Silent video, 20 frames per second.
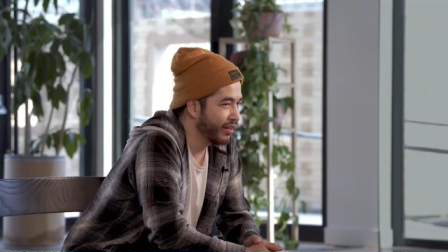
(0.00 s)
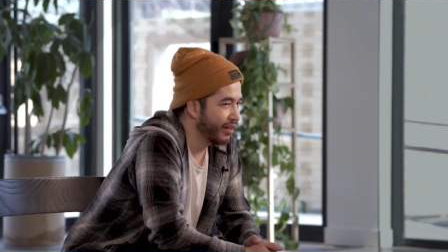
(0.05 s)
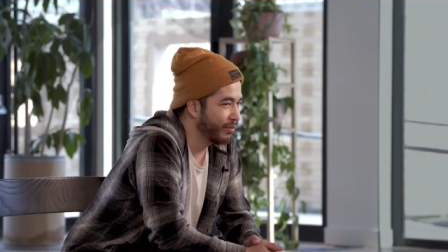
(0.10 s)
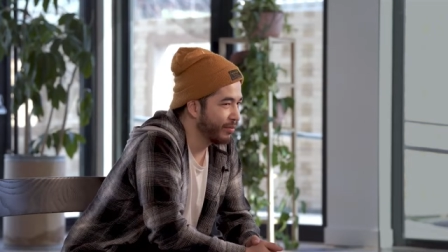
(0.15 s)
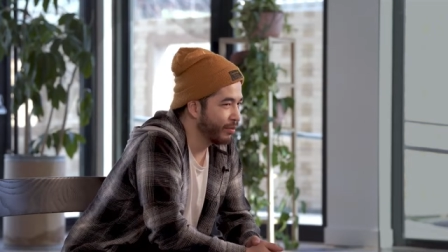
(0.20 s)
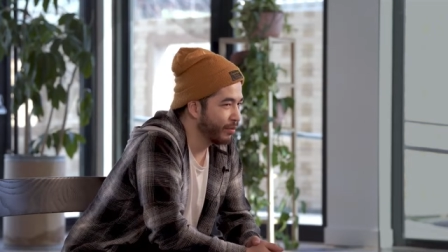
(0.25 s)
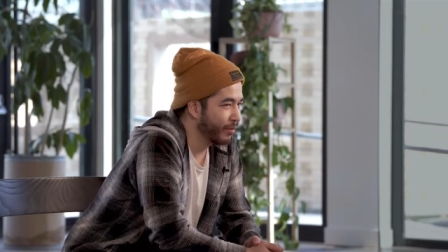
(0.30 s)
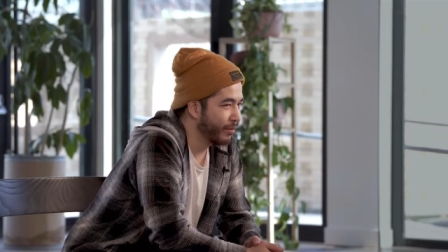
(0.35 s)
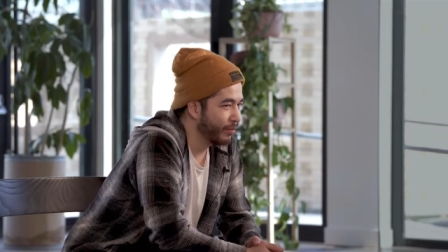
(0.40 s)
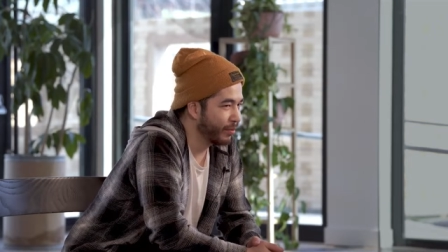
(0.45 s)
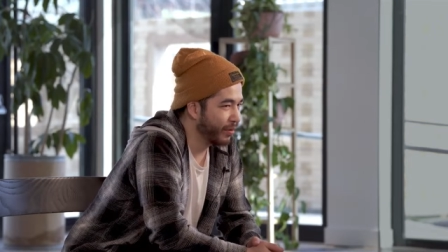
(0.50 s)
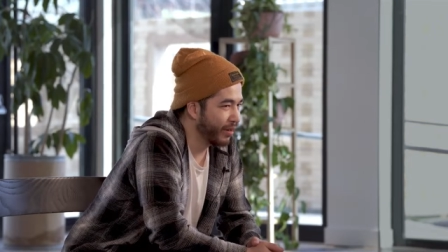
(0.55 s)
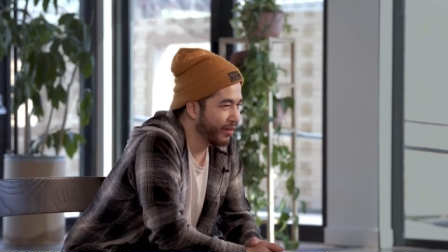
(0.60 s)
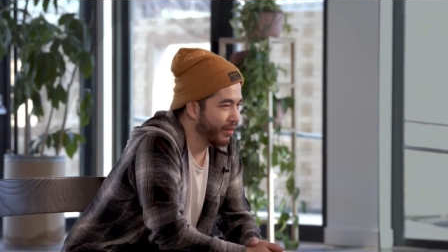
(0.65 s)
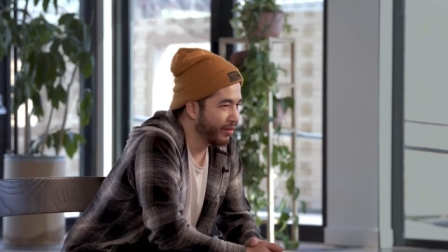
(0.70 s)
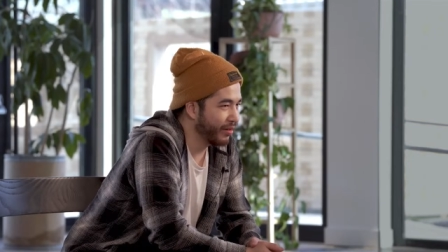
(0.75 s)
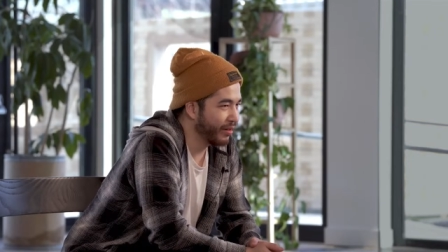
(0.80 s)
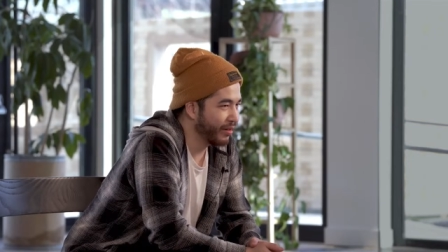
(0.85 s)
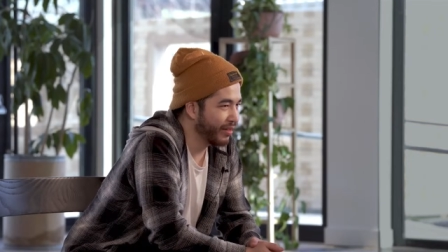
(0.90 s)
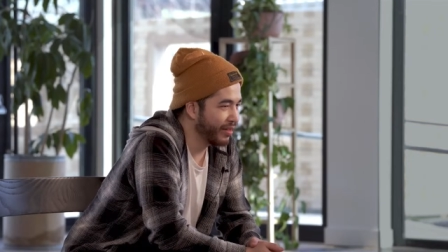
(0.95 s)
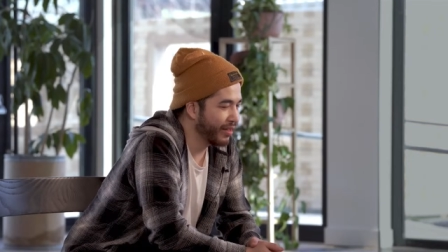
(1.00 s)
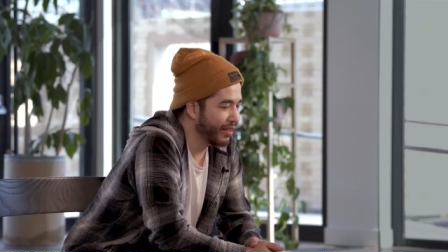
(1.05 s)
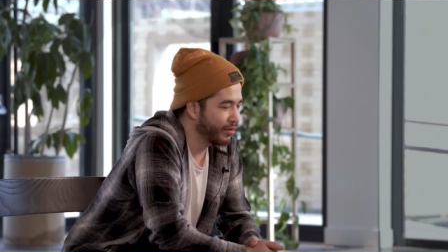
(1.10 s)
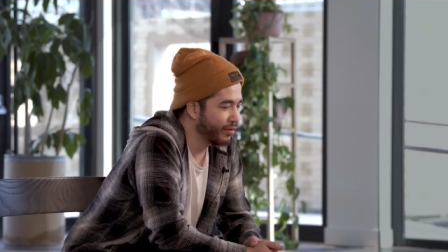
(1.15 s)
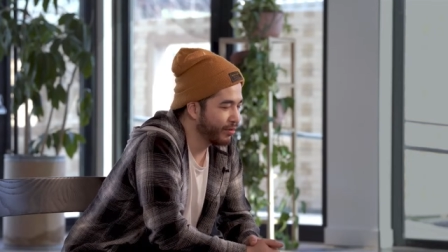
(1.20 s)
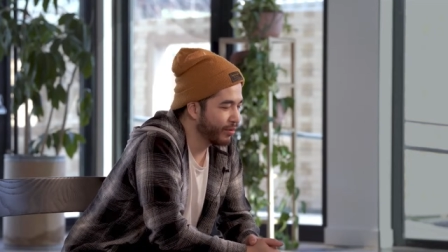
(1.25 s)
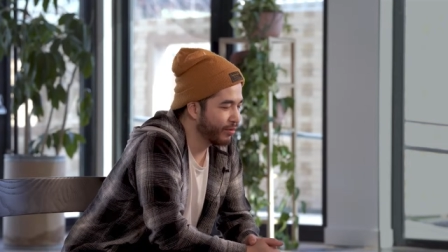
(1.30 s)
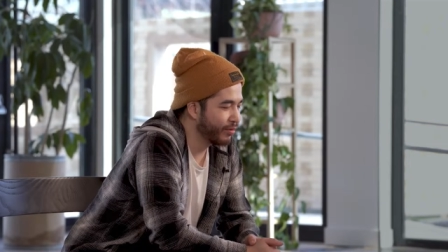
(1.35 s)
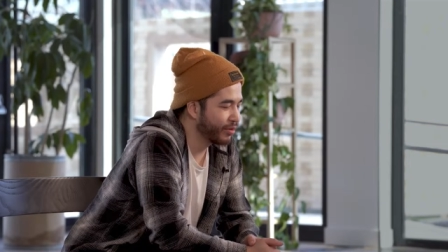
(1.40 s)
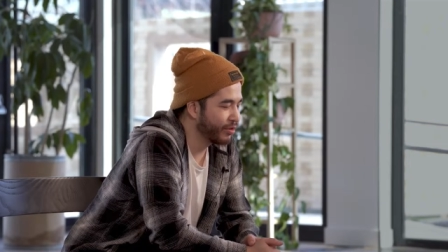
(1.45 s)
the number one priority.
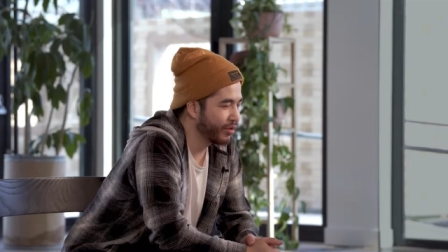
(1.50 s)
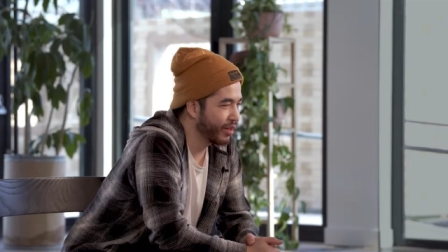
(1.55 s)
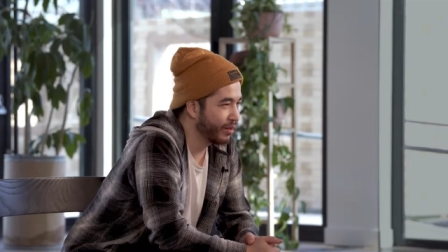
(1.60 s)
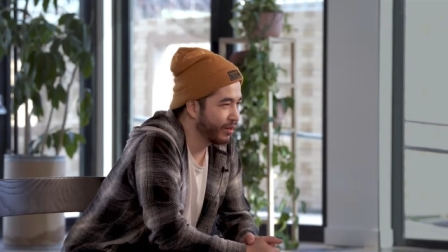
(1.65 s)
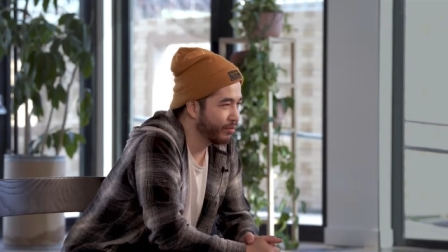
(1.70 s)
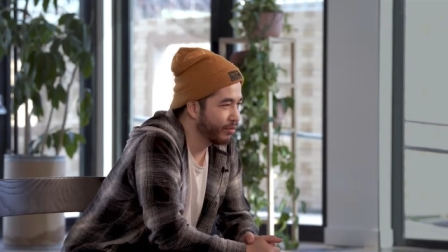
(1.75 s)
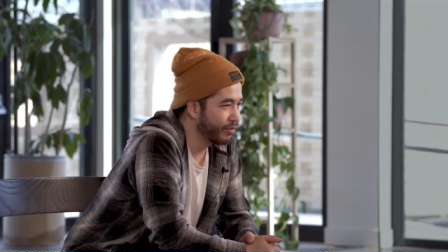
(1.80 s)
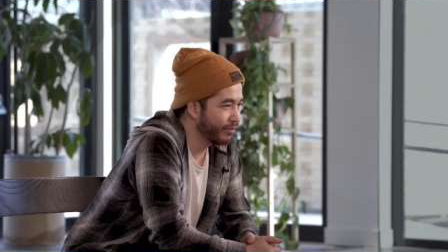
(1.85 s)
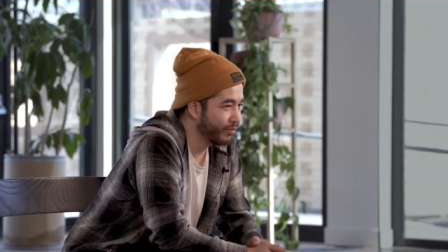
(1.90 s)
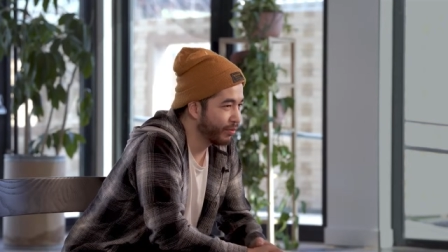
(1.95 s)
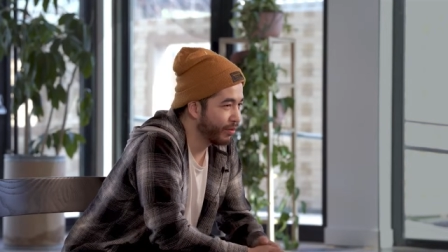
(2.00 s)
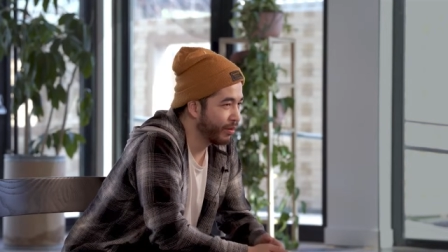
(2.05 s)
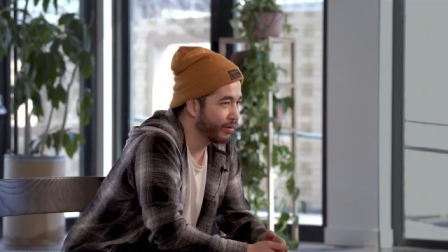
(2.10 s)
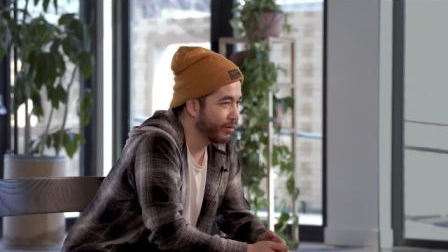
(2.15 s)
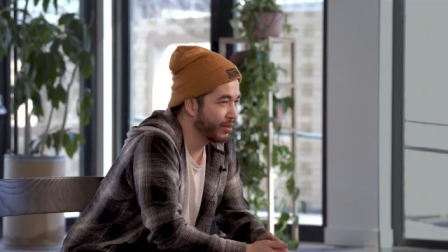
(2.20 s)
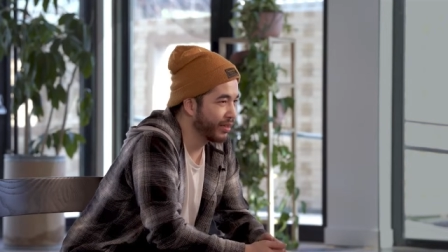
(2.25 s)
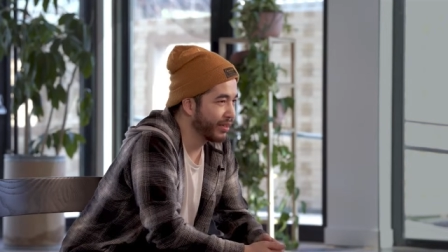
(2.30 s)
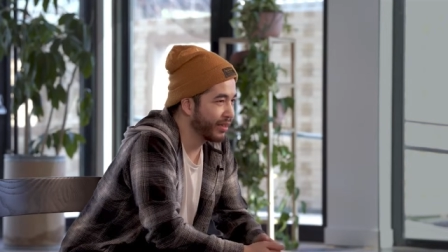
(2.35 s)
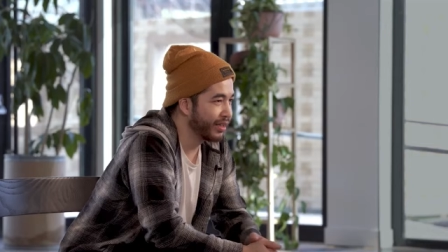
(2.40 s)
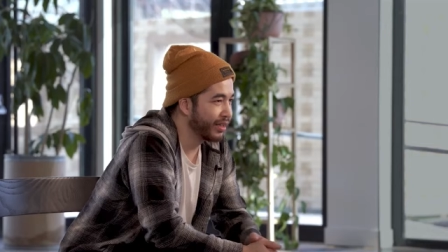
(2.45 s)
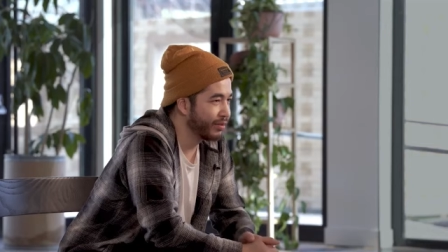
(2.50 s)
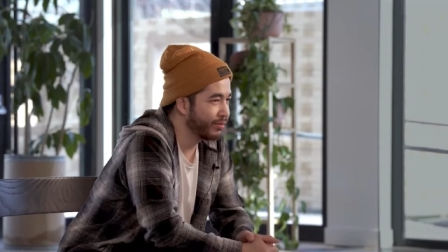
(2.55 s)
That's what we're trying to move forward.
--------------------------------------------------
## Work instructions:
The material above holds pictures; copy everything else in it exactly.

## Result of this exercise:
Silent video, 20 frames per second.
(0.00 s)
(0.05 s)
(0.10 s)
(0.15 s)
(0.20 s)
(0.25 s)
(0.30 s)
(0.35 s)
(0.40 s)
(0.45 s)
(0.50 s)
(0.55 s)
(0.60 s)
(0.65 s)
(0.70 s)
(0.75 s)
(0.80 s)
(0.85 s)
(0.90 s)
(0.95 s)
(1.00 s)
(1.05 s)
(1.10 s)
(1.15 s)
(1.20 s)
(1.25 s)
(1.30 s)
(1.35 s)
(1.40 s)
(1.45 s)
the number one priority.
(1.50 s)
(1.55 s)
(1.60 s)
(1.65 s)
(1.70 s)
(1.75 s)
(1.80 s)
(1.85 s)
(1.90 s)
(1.95 s)
(2.00 s)
(2.05 s)
(2.10 s)
(2.15 s)
(2.20 s)
(2.25 s)
(2.30 s)
(2.35 s)
(2.40 s)
(2.45 s)
(2.50 s)
(2.55 s)
That's what we're trying to move forward.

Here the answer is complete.